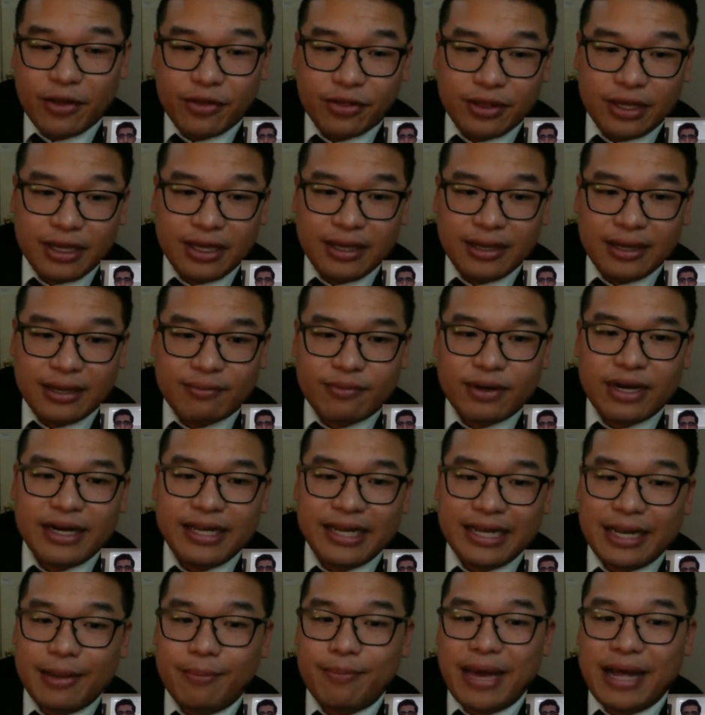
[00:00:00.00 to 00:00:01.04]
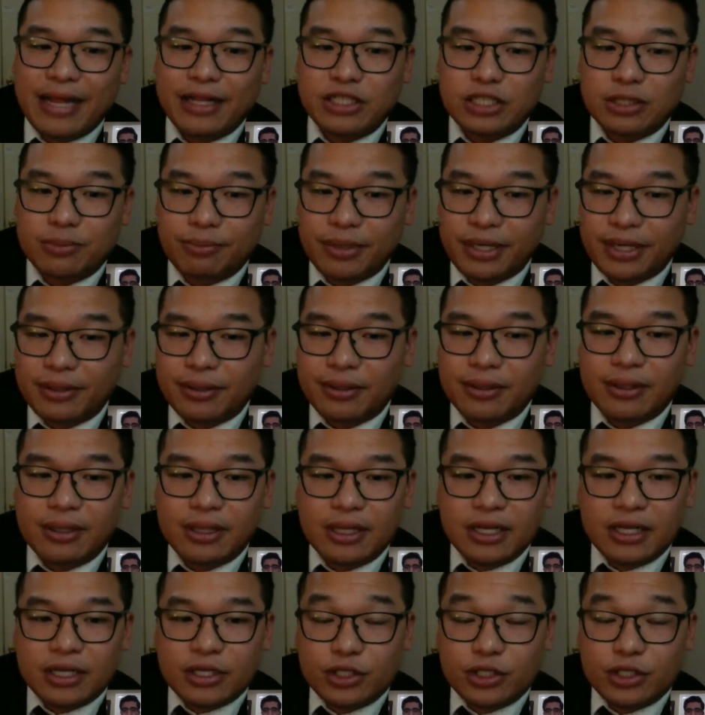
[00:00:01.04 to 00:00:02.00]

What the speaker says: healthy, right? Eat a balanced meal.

Exercise objective »
Output all the material exactly. The pictures are to be left out.

Response area »
[00:00:00.00 to 00:00:01.04]
[00:00:01.04 to 00:00:02.00]

What the speaker says: healthy, right? Eat a balanced meal.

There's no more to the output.